Estimating heterogeneous treatment effects (HTEs) from survival data is paramount for precision medicine and individualized policy. However, the inherent complexities of survival analysis—censoring, unobserved counterfactuals, and intricate identification assumptions—have led to inconsistent and fragmented evaluation practices for existing HTE estimation methods. This paper introduces SurvHTE-Bench, the first comprehensive benchmark designed to address this critical gap.
Bridging the Evaluation Chasm in Survival HTE
The introduction of SurvHTE-Bench marks a significant step towards standardizing the evaluation of methods for estimating heterogeneous treatment effects in the presence of censored survival data. Prior to this work, the landscape of survival HTE estimation was characterized by a lack of unified assessment protocols, hindering direct comparisons and progress. This new benchmark aims to rectify this by providing a standardized framework that spans synthetic, semi-synthetic, and real-world datasets, enabling a more rigorous and reproducible comparison of current and future survival HTE methods under diverse conditions and realistic assumption violations.

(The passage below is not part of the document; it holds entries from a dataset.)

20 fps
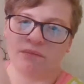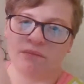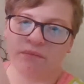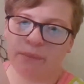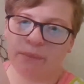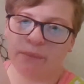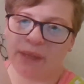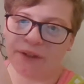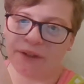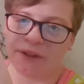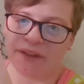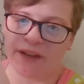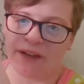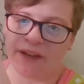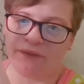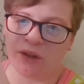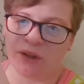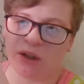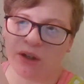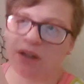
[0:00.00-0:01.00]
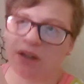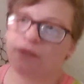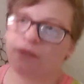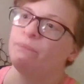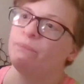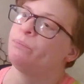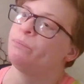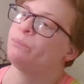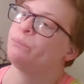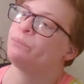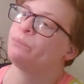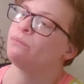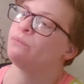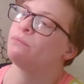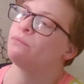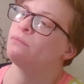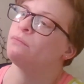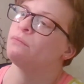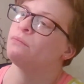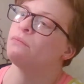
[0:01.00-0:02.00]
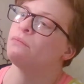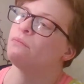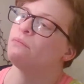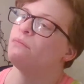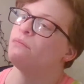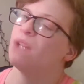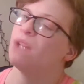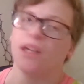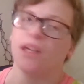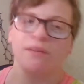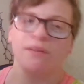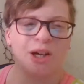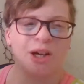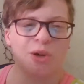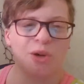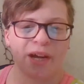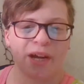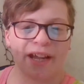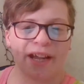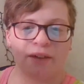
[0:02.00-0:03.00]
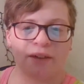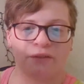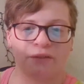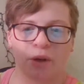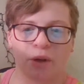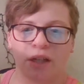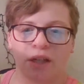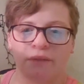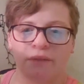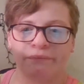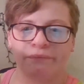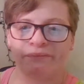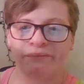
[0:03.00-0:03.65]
about that far. Yeah, not quite halfway.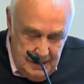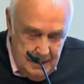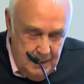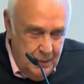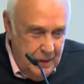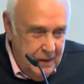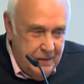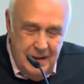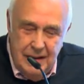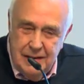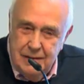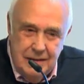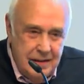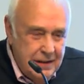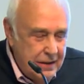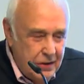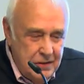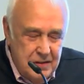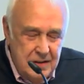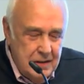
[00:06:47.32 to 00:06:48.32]
We've
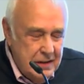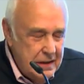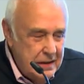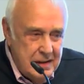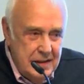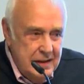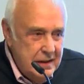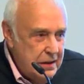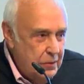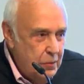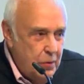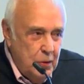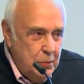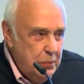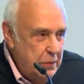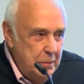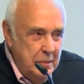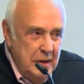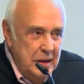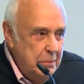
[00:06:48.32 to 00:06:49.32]
got to consider
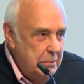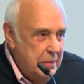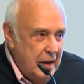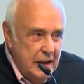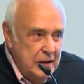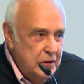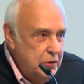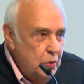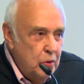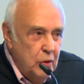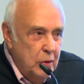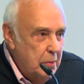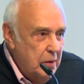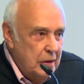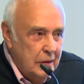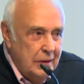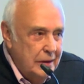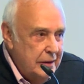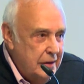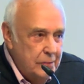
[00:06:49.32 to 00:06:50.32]
what we mean by
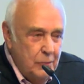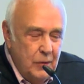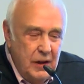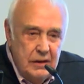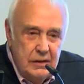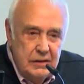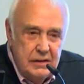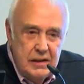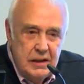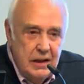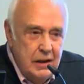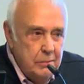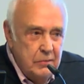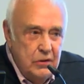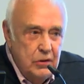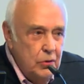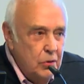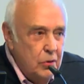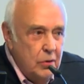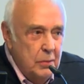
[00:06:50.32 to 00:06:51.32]
normal. The
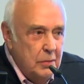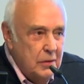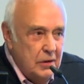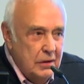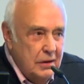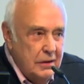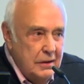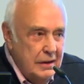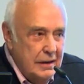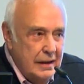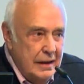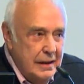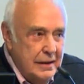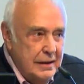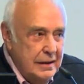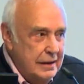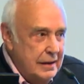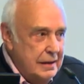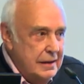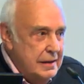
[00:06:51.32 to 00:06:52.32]
term
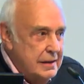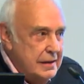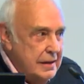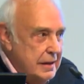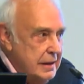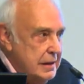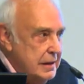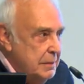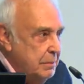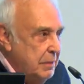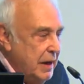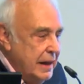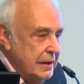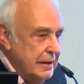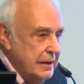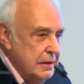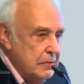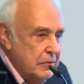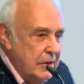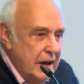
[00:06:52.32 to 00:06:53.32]
normal is
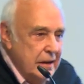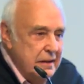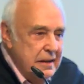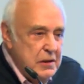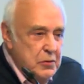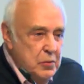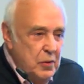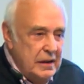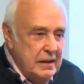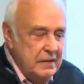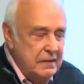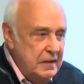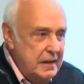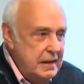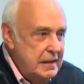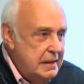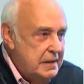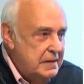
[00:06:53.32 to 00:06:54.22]
bandied around. It's one of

A Multi-faceted Benchmark for Robust Causal Inference
SurvHTE-Bench is architected as a modular suite, encompassing synthetic datasets engineered to systematically vary causal assumptions and survival dynamics, offering known ground truth. It also includes semi-synthetic datasets that combine real-world covariates with simulated treatments and outcomes, alongside real-world datasets derived from a twin study with known ground truth and an HIV clinical trial. This multi-faceted approach allows for the first rigorous comparison of established methods, such as Causal Survival Forests and survival meta-learners, across a spectrum of challenging scenarios. The SurvHTE-Bench benchmark is poised to become an essential tool for researchers and developers in the causal survival analysis domain.